The ninth rib is one of the three false ribs of the thoracic cage. It is considered a typical rib because it consists of a head with two articular facets, a neck, a tubercle, and a body. It does not have any extra bony features.

The ninth rib is classified as a flat bone and includes the following bony features:

- parts: head, neck, tubercle, body, and costal end;

- surfaces: internal and external surfaces, and superior and inferior borders;

- landmarks: angle, costal groove, crests on the head and neck, and articular facets on the head and tubercle.

More information regarding these and other bony features can be found in the Parts, Surfaces, and Landmarks tabs for this bone.

The ninth rib is located:

- superior to the tenth rib;

- inferior to eighth rib;

- lateral to the ninth costal cartilage and eighth and ninth thoracic vertebrae.

It articulates with the:

- ninth costal cartilage at the ninth costochondral joint;

- eighth and ninth thoracic vertebrae at the ninth costovertebral joint.

Ossification

Ossification of the ninth rib occurs at ossification centers found in the:

- body, which appears in utero during the second month;

- head, which appears during puberty;

- tubercle, which appears during puberty.

The ossification centers for the head and tubercle fuse with the body of the ninth rib within the fourteenth to twentieth years (Cunningham, Scheuer and Black, 2016).

Variations

In some individuals:

- the ninth rib may be fused with adjacent ribs;

- the costal end of the ninth rib may be bifid in appearance (Tubbs, Shoja and Loukas, 2016).

Surface Anatomy

The ninth rib is easily palpated and is located by palpating seven ribs down from the second rib.

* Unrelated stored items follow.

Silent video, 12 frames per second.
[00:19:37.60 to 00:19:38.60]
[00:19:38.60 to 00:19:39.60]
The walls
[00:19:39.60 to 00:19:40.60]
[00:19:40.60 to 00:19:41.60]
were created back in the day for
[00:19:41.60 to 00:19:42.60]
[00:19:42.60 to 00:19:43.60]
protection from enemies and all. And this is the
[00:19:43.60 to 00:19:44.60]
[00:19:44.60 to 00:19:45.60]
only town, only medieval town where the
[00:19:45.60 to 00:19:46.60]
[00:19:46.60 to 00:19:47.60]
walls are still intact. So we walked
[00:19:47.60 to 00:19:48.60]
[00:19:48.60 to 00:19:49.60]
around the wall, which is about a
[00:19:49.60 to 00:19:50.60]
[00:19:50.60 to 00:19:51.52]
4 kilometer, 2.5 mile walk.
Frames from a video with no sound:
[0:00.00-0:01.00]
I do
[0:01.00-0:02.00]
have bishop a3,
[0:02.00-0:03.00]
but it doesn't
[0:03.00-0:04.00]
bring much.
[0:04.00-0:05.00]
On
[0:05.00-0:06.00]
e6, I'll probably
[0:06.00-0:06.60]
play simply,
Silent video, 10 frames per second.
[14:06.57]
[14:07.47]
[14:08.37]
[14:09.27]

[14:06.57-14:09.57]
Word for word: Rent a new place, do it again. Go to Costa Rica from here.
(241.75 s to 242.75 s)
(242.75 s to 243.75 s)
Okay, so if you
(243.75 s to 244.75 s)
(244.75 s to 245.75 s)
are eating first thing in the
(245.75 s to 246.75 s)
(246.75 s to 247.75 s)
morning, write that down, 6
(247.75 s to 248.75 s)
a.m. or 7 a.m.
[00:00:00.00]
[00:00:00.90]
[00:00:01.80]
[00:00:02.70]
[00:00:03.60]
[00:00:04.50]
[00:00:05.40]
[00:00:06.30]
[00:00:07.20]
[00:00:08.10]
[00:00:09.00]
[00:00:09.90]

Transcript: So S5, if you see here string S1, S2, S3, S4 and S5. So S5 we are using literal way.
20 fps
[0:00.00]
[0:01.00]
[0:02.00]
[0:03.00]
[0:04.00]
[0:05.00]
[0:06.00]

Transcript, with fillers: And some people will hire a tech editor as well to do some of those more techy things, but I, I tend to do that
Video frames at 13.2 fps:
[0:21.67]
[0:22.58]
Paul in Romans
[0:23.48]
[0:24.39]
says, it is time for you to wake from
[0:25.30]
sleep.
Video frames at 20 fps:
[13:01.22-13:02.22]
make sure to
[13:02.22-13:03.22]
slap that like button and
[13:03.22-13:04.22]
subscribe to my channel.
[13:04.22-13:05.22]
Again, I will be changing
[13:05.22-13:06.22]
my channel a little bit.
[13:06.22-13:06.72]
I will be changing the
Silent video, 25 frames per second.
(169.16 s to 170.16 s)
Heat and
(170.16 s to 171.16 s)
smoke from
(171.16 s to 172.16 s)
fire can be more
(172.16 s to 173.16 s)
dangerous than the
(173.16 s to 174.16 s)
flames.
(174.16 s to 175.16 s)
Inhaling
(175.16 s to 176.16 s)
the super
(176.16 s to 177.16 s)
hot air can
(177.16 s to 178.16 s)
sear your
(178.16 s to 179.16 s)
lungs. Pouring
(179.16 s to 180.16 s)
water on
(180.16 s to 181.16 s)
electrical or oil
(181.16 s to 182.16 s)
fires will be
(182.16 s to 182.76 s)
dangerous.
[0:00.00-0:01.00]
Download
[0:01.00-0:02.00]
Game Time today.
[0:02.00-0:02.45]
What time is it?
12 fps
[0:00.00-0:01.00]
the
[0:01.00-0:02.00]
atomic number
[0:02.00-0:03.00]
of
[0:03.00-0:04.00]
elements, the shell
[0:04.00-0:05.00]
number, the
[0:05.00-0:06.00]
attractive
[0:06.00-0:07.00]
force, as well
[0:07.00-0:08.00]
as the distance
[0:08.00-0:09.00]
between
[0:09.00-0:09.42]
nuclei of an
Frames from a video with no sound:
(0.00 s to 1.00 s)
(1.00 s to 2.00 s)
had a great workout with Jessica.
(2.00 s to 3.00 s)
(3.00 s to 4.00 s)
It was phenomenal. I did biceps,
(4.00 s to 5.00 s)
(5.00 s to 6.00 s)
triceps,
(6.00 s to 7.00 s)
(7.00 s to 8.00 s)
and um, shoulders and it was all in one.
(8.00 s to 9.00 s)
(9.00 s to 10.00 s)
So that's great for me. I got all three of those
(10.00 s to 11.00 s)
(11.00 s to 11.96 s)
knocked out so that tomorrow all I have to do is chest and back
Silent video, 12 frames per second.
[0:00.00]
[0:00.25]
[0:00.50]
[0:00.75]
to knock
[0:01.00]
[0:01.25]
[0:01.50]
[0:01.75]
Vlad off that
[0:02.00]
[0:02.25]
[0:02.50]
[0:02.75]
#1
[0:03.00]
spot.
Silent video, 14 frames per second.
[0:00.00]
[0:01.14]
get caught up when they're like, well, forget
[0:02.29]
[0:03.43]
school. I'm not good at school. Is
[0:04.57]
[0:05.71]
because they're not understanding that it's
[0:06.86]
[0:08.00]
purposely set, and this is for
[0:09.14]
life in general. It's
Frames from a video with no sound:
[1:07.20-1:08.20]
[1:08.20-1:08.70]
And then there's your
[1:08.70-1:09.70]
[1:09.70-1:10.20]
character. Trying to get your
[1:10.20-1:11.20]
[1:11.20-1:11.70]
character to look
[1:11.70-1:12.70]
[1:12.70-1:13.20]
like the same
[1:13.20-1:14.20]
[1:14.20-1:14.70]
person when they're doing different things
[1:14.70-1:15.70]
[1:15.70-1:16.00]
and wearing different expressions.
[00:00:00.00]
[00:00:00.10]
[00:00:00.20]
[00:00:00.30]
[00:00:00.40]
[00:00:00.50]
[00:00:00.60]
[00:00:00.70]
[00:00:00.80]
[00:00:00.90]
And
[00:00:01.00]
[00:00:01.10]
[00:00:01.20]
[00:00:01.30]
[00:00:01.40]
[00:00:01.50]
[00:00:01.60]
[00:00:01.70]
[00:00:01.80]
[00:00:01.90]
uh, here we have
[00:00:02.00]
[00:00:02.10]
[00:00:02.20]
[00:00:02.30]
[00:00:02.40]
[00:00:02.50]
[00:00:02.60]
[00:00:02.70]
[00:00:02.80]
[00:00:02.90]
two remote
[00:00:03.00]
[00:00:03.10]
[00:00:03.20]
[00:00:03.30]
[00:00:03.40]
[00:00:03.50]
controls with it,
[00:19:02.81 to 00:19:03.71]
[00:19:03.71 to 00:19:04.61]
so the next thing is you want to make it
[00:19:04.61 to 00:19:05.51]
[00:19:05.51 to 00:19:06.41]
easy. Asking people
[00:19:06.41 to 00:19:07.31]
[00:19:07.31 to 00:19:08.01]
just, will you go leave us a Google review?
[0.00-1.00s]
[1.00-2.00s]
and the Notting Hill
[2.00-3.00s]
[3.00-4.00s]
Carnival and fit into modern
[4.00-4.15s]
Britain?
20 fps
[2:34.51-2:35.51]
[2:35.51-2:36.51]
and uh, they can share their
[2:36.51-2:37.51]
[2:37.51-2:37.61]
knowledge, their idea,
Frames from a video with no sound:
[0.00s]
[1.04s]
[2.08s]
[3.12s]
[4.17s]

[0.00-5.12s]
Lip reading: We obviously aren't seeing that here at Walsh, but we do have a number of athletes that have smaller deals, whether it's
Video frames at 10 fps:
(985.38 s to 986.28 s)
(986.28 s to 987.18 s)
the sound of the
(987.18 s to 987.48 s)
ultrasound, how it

Counting the seventh to tenth ribs is best done from the lateral aspect of the thoracic cage.

List of Clinical Correlates

- Fracture of ninth rib

- Flail chest

- Asphyxiating thoracic dysplasia/Jeune syndrome

References

Cunningham, C., Scheuer, L. and Black, S. (2016) Developmental Juvenile Osteology. Elsevier Science.

Tubbs, R. S., Shoja, M. M. and Loukas, M. (2016) Bergman's Comprehensive Encyclopedia of Human Anatomic Variation. Wiley.